-- The problem --
Print the entire listing below word for word, excluding its pictures.

-- Records provided --
• • •
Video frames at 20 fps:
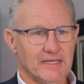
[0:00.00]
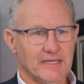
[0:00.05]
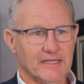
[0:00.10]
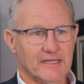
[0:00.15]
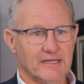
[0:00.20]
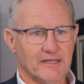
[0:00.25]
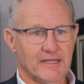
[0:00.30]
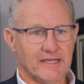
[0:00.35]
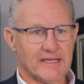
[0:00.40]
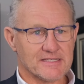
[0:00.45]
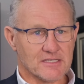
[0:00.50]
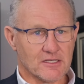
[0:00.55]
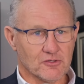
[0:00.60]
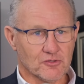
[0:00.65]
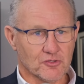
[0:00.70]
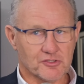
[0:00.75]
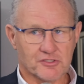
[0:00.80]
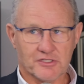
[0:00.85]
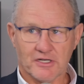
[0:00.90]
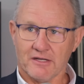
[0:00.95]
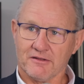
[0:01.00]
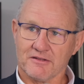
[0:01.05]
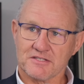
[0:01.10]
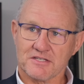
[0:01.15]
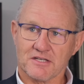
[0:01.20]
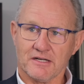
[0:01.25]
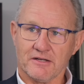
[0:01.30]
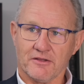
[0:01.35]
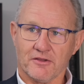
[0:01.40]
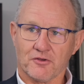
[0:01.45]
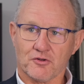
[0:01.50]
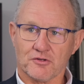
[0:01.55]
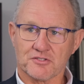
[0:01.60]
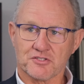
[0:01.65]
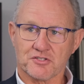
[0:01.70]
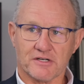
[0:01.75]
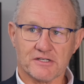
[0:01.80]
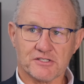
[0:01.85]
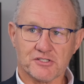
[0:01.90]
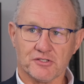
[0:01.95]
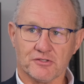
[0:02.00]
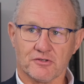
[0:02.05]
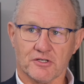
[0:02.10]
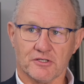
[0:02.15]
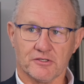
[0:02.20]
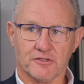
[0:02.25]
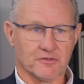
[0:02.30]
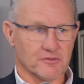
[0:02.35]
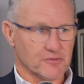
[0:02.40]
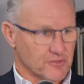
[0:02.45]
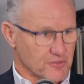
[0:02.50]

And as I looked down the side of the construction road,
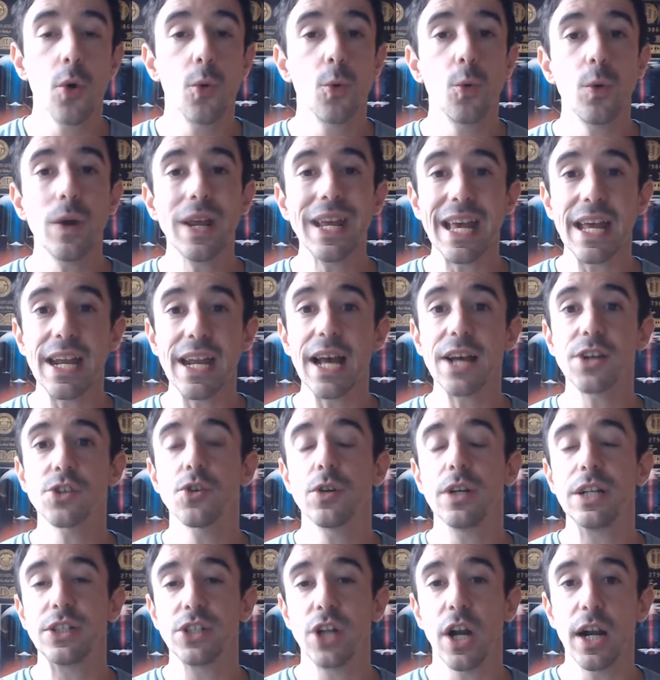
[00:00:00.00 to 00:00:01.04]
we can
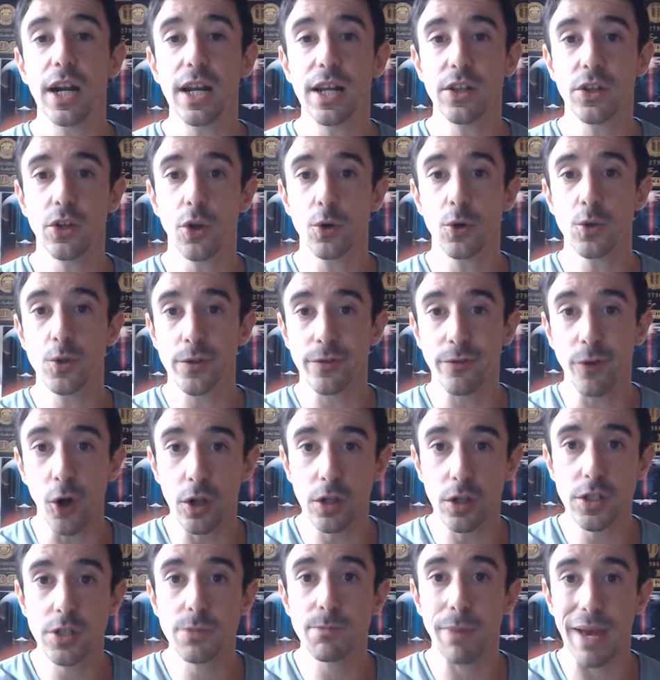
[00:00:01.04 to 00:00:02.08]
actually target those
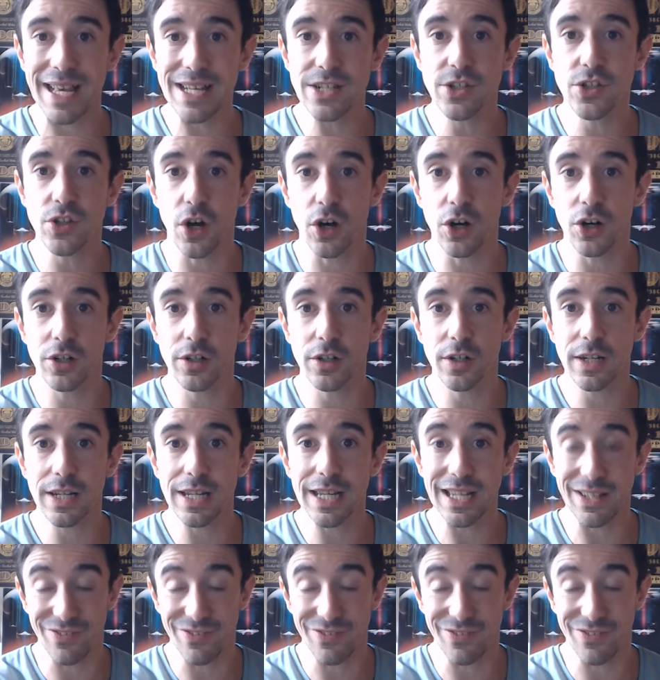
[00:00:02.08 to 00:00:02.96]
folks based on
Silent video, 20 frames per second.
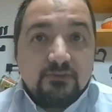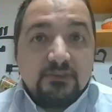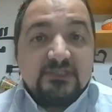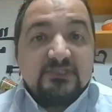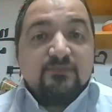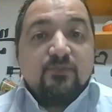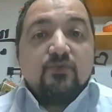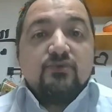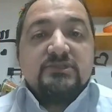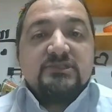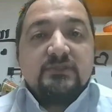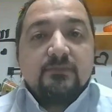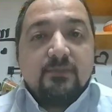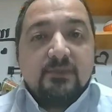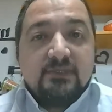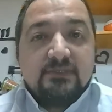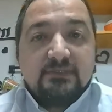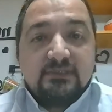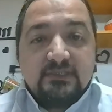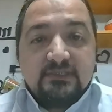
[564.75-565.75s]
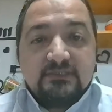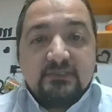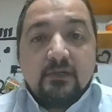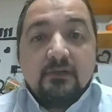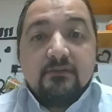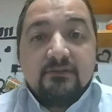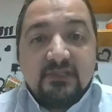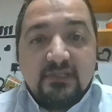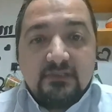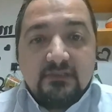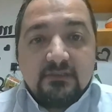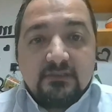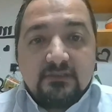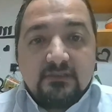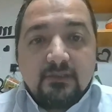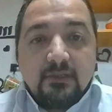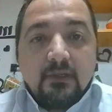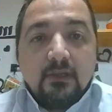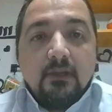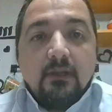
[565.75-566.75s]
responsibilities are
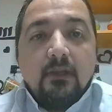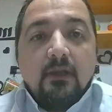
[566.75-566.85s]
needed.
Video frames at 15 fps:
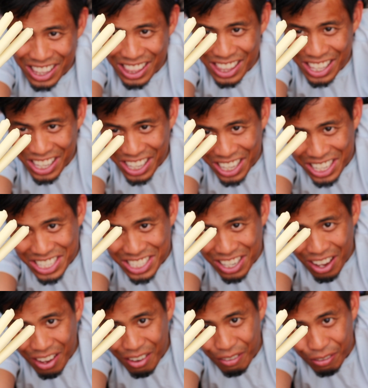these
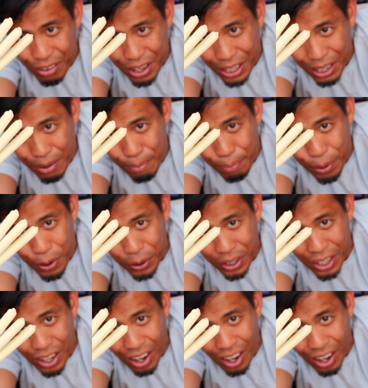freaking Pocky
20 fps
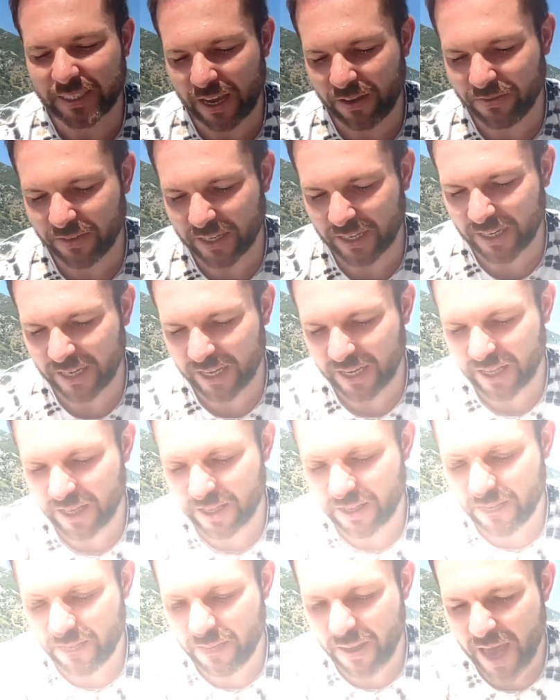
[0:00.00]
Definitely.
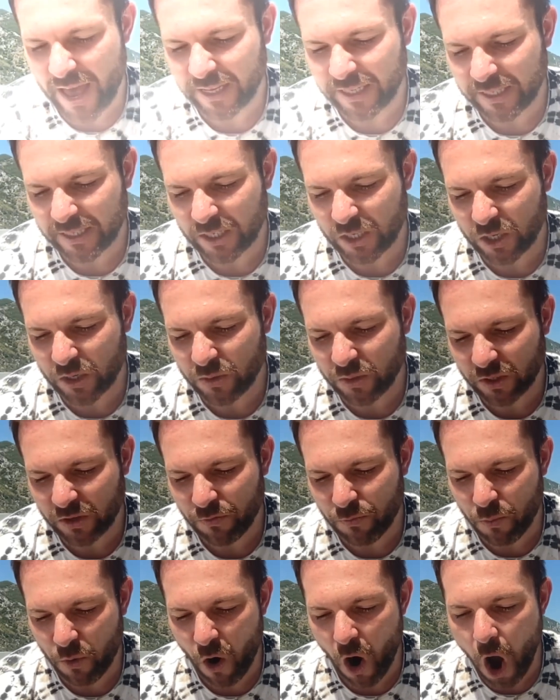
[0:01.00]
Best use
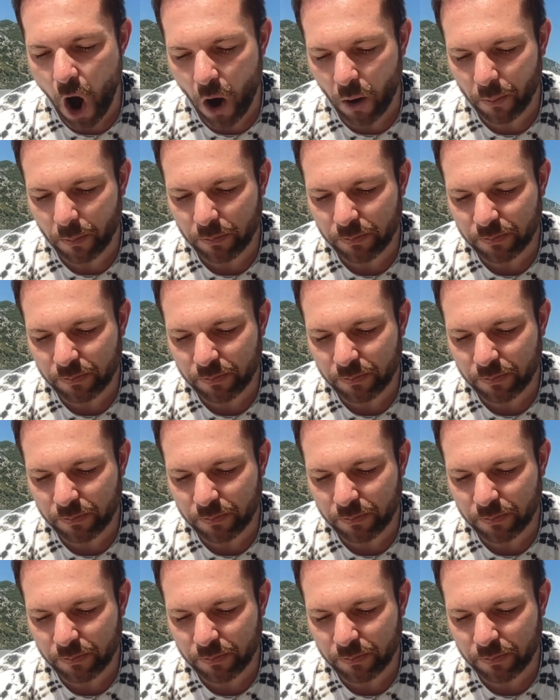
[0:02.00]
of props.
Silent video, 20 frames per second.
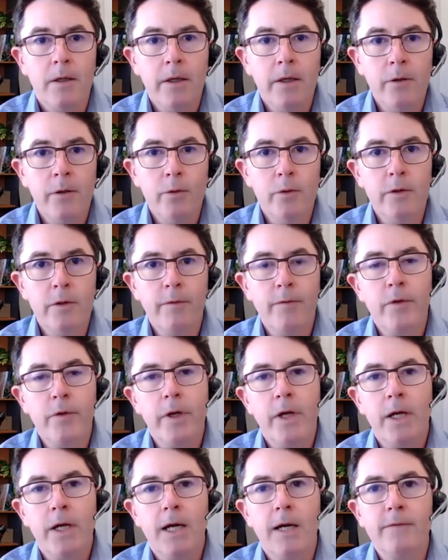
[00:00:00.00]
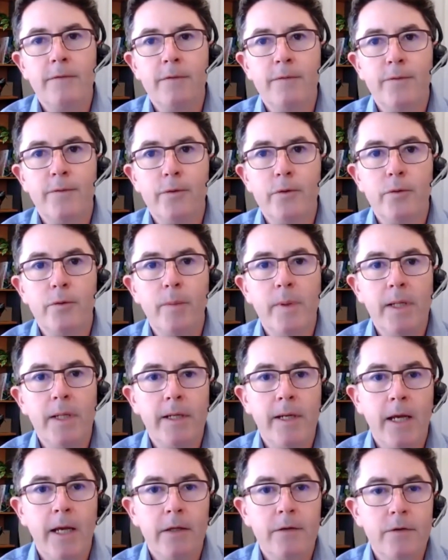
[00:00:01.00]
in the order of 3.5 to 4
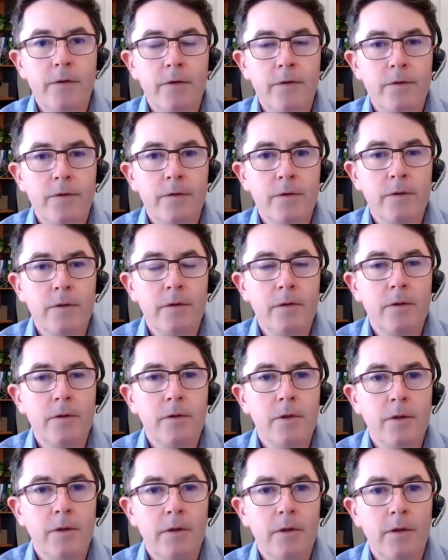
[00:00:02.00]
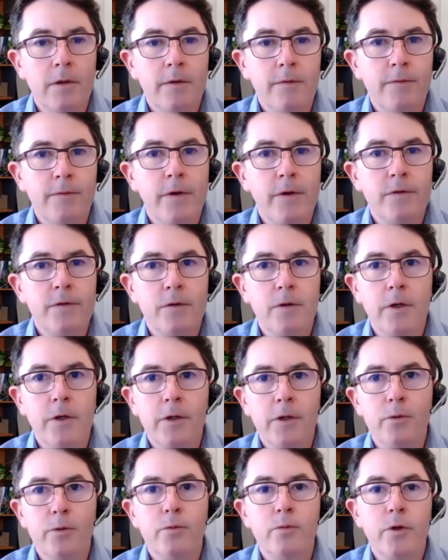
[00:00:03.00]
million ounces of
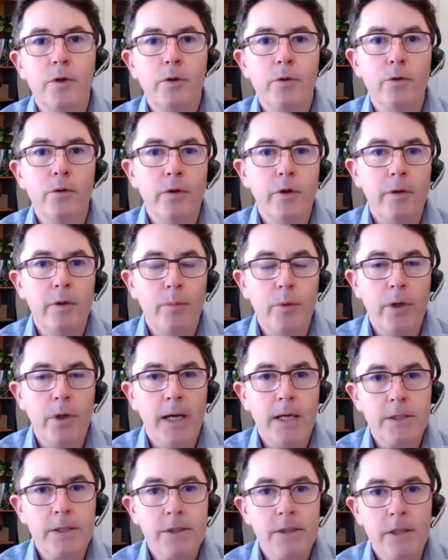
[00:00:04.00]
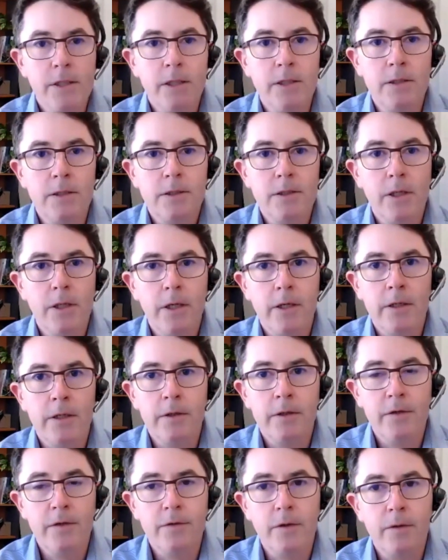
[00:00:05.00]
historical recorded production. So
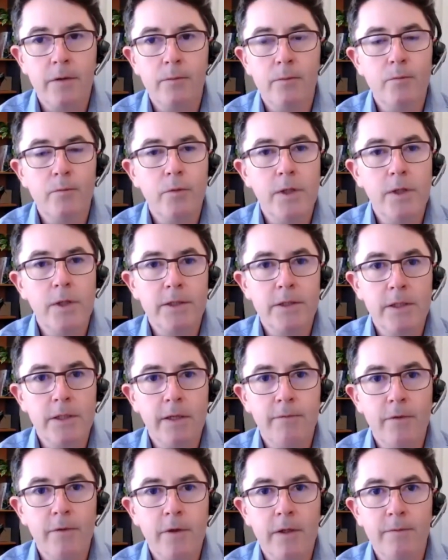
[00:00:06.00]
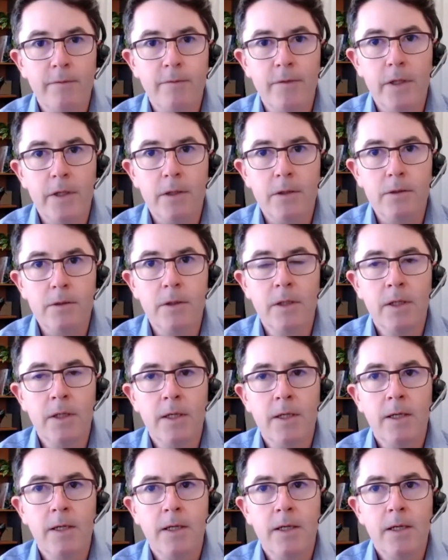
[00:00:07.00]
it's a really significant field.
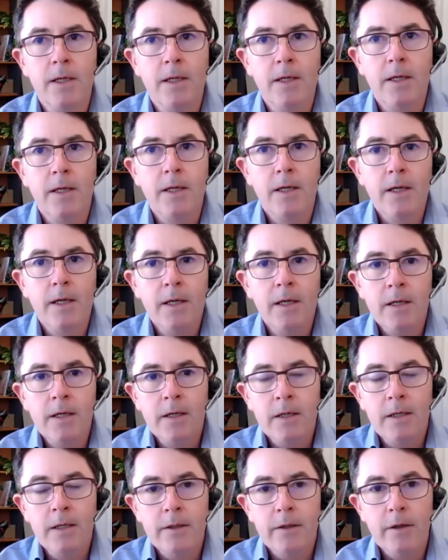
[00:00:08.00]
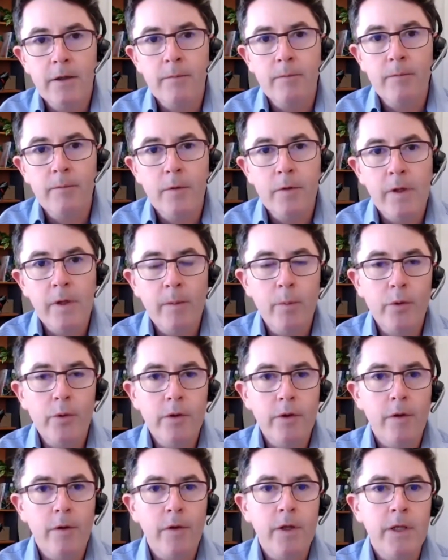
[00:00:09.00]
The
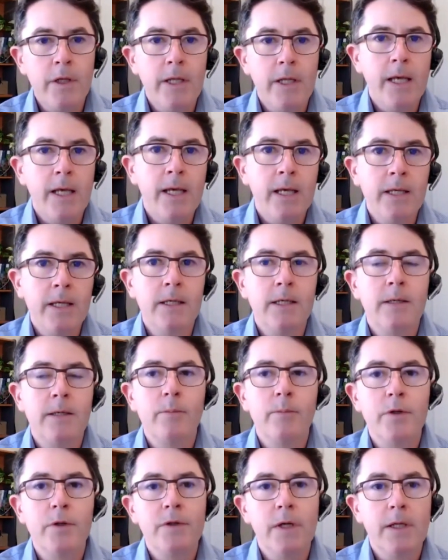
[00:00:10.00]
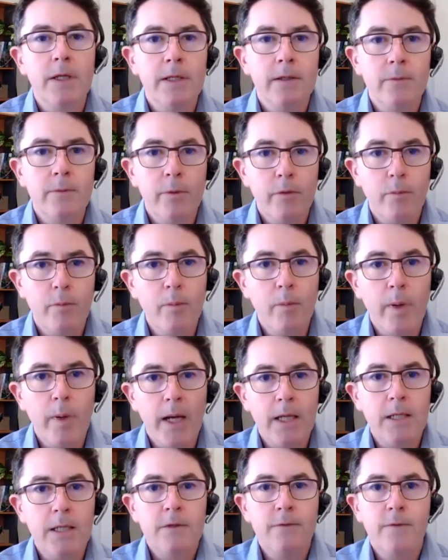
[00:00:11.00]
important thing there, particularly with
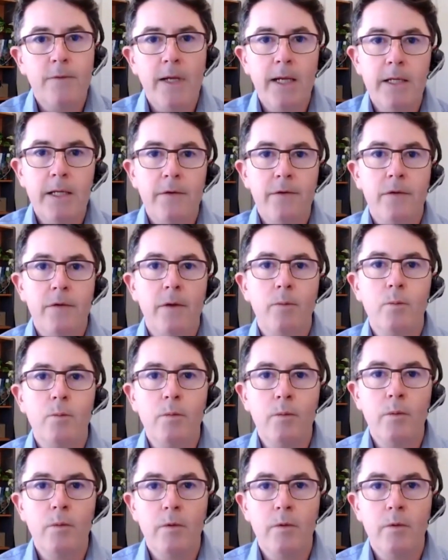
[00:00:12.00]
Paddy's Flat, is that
• • •
-- Answer space --
Video frames at 20 fps:
[0:00.00]
[0:00.05]
[0:00.10]
[0:00.15]
[0:00.20]
[0:00.25]
[0:00.30]
[0:00.35]
[0:00.40]
[0:00.45]
[0:00.50]
[0:00.55]
[0:00.60]
[0:00.65]
[0:00.70]
[0:00.75]
[0:00.80]
[0:00.85]
[0:00.90]
[0:00.95]
[0:01.00]
[0:01.05]
[0:01.10]
[0:01.15]
[0:01.20]
[0:01.25]
[0:01.30]
[0:01.35]
[0:01.40]
[0:01.45]
[0:01.50]
[0:01.55]
[0:01.60]
[0:01.65]
[0:01.70]
[0:01.75]
[0:01.80]
[0:01.85]
[0:01.90]
[0:01.95]
[0:02.00]
[0:02.05]
[0:02.10]
[0:02.15]
[0:02.20]
[0:02.25]
[0:02.30]
[0:02.35]
[0:02.40]
[0:02.45]
[0:02.50]

And as I looked down the side of the construction road,
[00:00:00.00 to 00:00:01.04]
we can
[00:00:01.04 to 00:00:02.08]
actually target those
[00:00:02.08 to 00:00:02.96]
folks based on
Silent video, 20 frames per second.
[564.75-565.75s]
[565.75-566.75s]
responsibilities are
[566.75-566.85s]
needed.
Video frames at 15 fps:
these
freaking Pocky
20 fps
[0:00.00]
Definitely.
[0:01.00]
Best use
[0:02.00]
of props.
Silent video, 20 frames per second.
[00:00:00.00]
[00:00:01.00]
in the order of 3.5 to 4
[00:00:02.00]
[00:00:03.00]
million ounces of
[00:00:04.00]
[00:00:05.00]
historical recorded production. So
[00:00:06.00]
[00:00:07.00]
it's a really significant field.
[00:00:08.00]
[00:00:09.00]
The
[00:00:10.00]
[00:00:11.00]
important thing there, particularly with
[00:00:12.00]
Paddy's Flat, is that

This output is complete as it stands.